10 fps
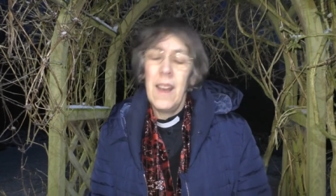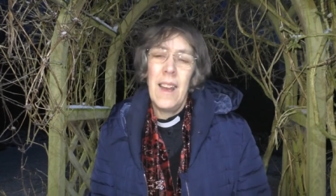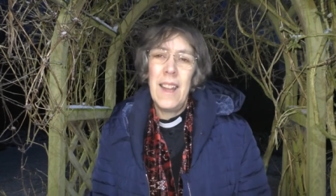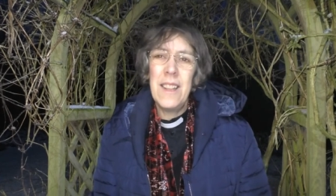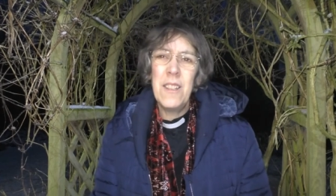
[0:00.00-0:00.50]

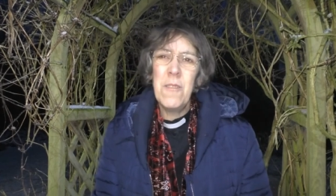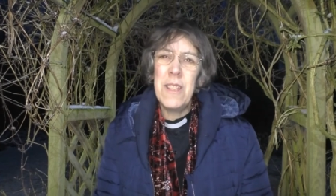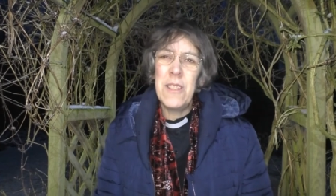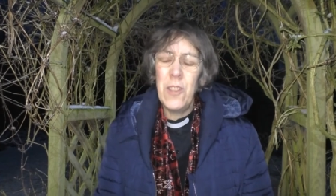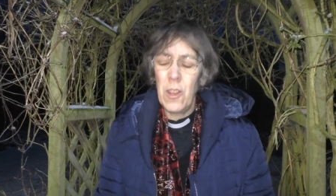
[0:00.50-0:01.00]
And I do
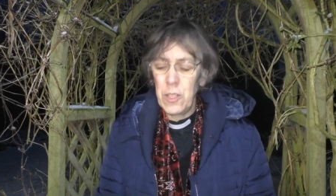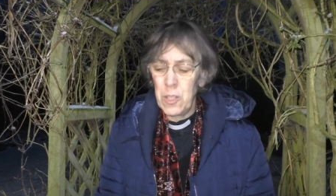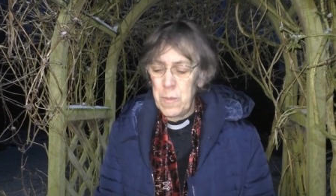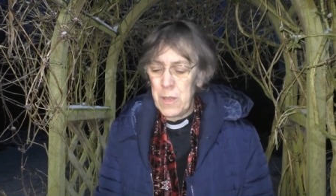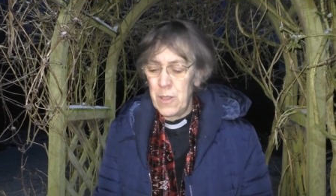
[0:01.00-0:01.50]
this not
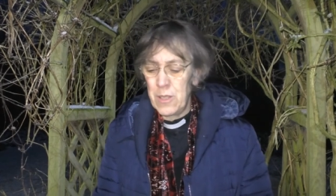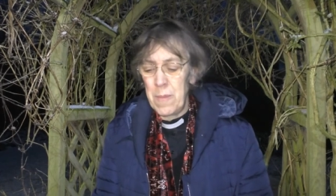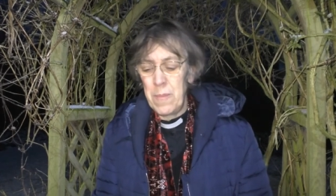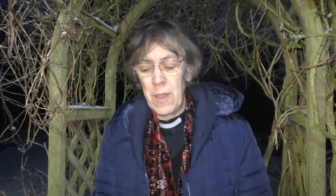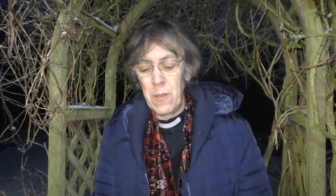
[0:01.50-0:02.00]
just because
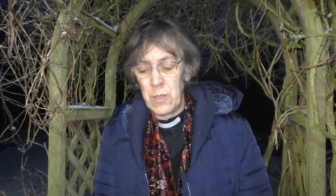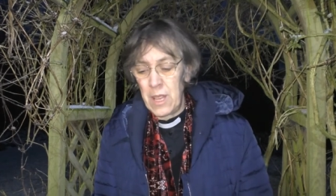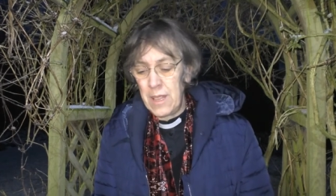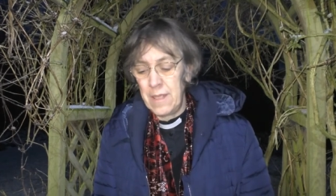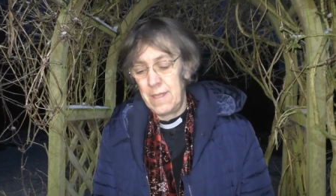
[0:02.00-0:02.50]
I'm
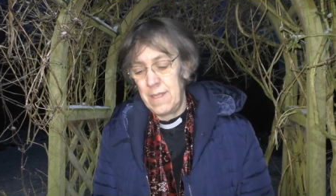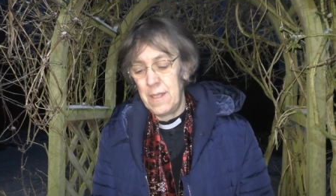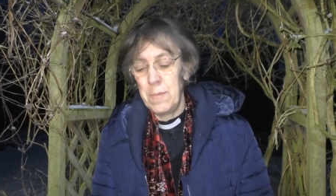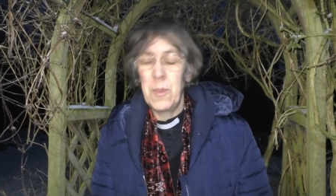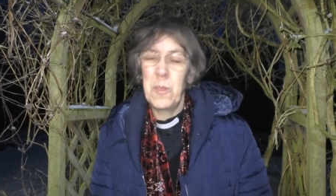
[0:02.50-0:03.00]
nosy, but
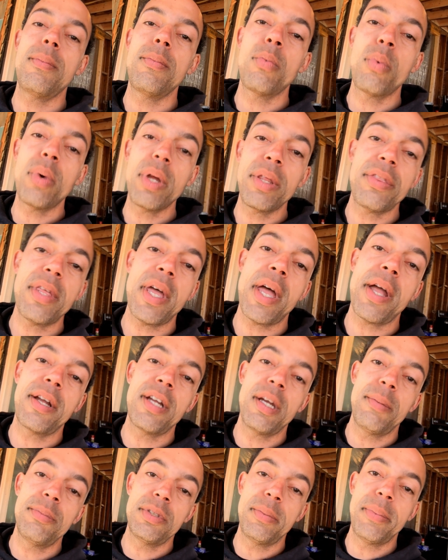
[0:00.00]
with that
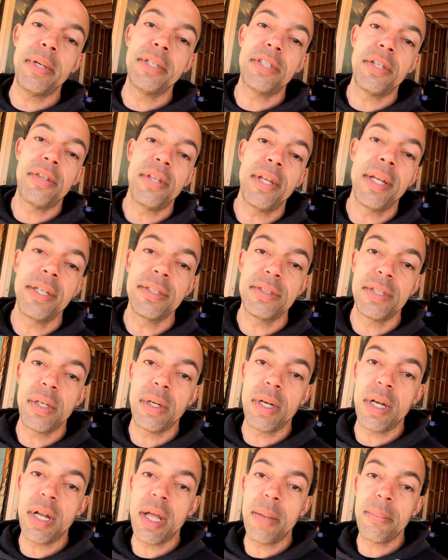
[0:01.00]
comes a bunch of things,
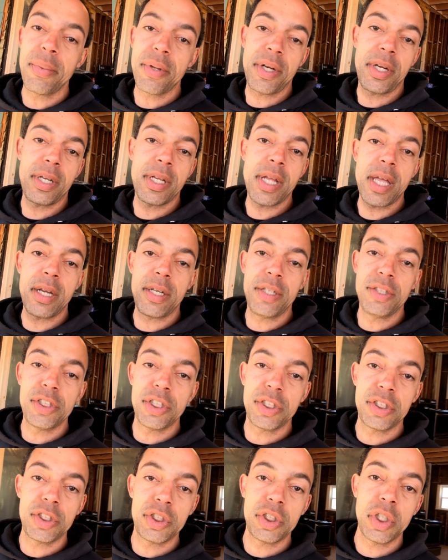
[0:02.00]
and I'm gonna kind of
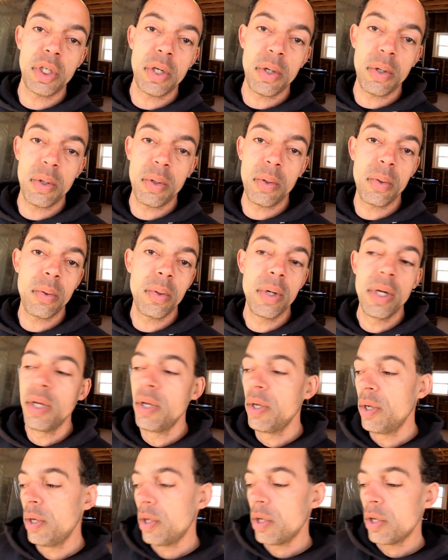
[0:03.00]
just show
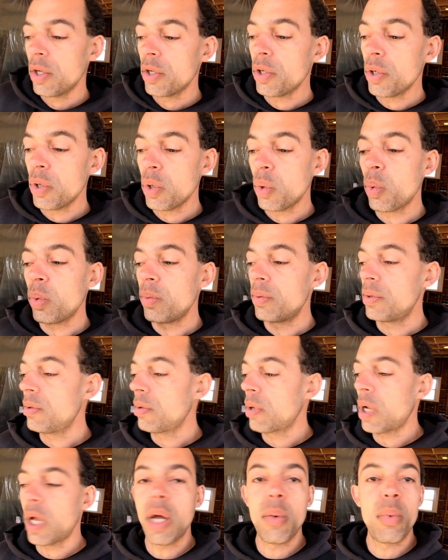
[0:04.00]
you
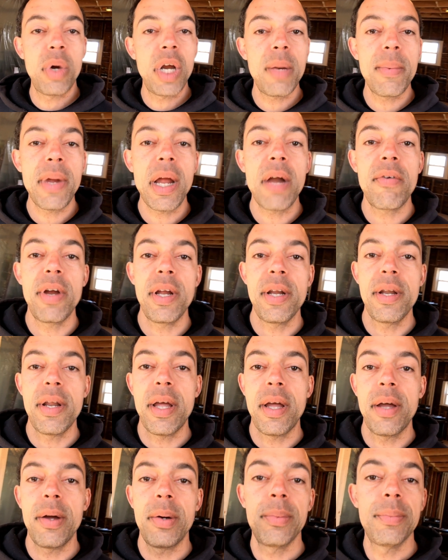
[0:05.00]
where I'm at right
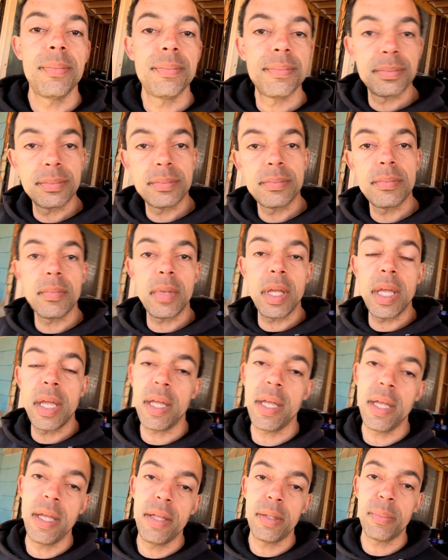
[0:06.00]
now
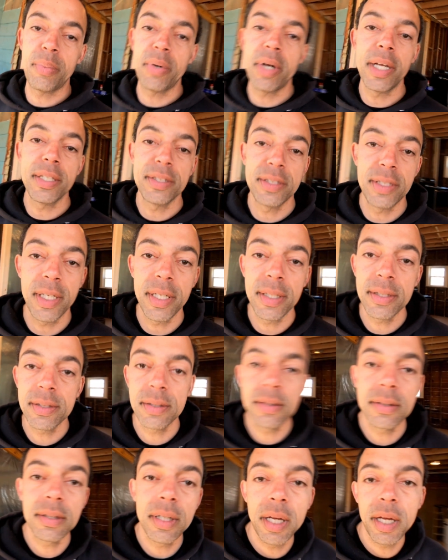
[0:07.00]
in the
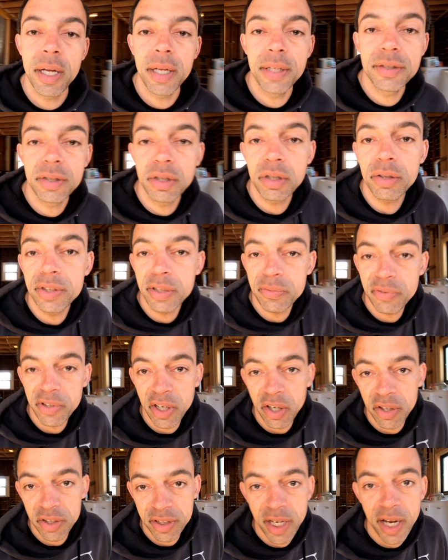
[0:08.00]
process. It's a little
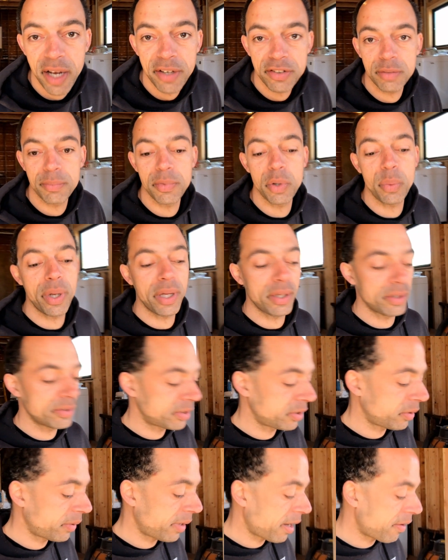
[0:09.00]
difficult. The car's from New England,
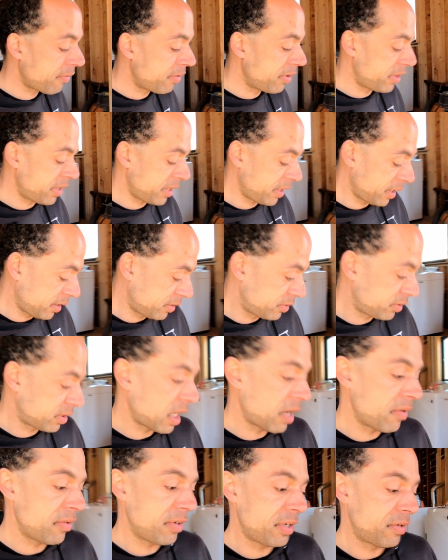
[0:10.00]
so everything is
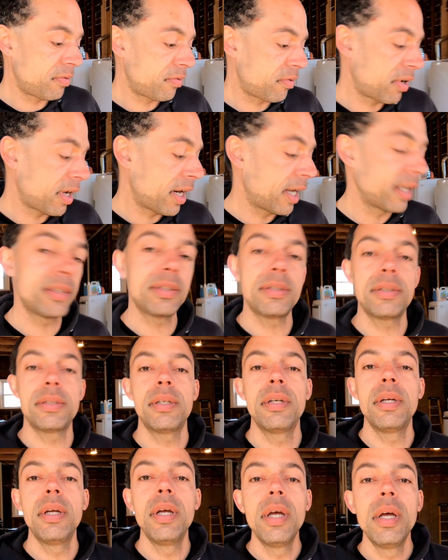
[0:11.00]
covered in rust.
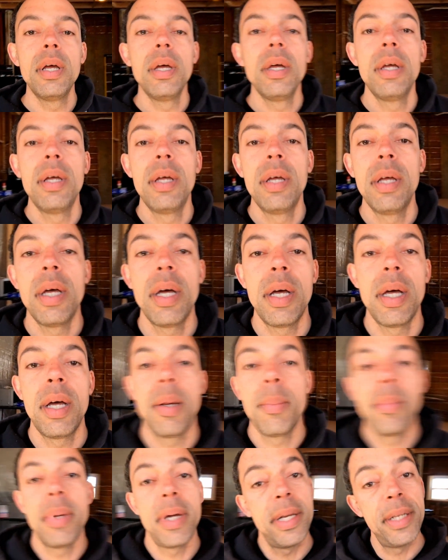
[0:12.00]

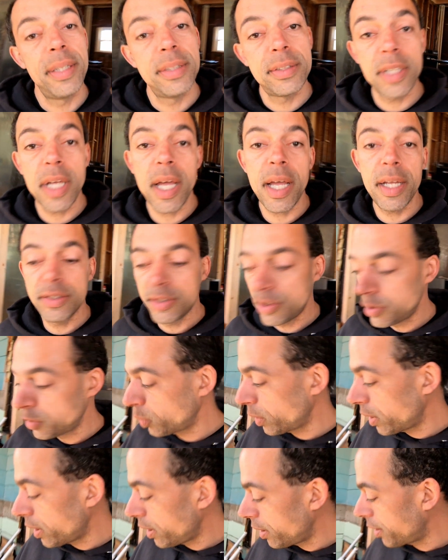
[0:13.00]
But inside, since
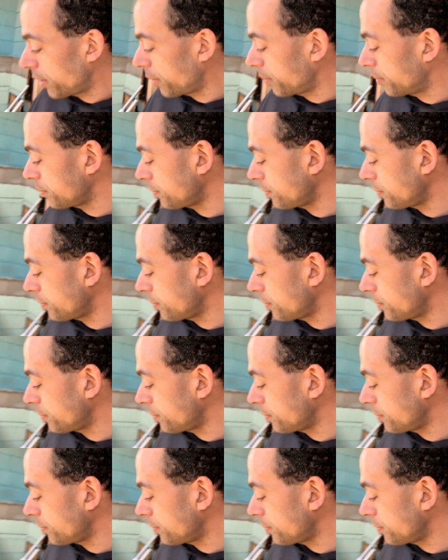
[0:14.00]
we're here,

* * * *

**EXERCISE DIRECTIONS**
Omit the images; transcribe the listing verbatim.

**FINISHED TASK**
10 fps
[0:00.00-0:00.50]

[0:00.50-0:01.00]
And I do
[0:01.00-0:01.50]
this not
[0:01.50-0:02.00]
just because
[0:02.00-0:02.50]
I'm
[0:02.50-0:03.00]
nosy, but
[0:00.00]
with that
[0:01.00]
comes a bunch of things,
[0:02.00]
and I'm gonna kind of
[0:03.00]
just show
[0:04.00]
you
[0:05.00]
where I'm at right
[0:06.00]
now
[0:07.00]
in the
[0:08.00]
process. It's a little
[0:09.00]
difficult. The car's from New England,
[0:10.00]
so everything is
[0:11.00]
covered in rust.
[0:12.00]

[0:13.00]
But inside, since
[0:14.00]
we're here,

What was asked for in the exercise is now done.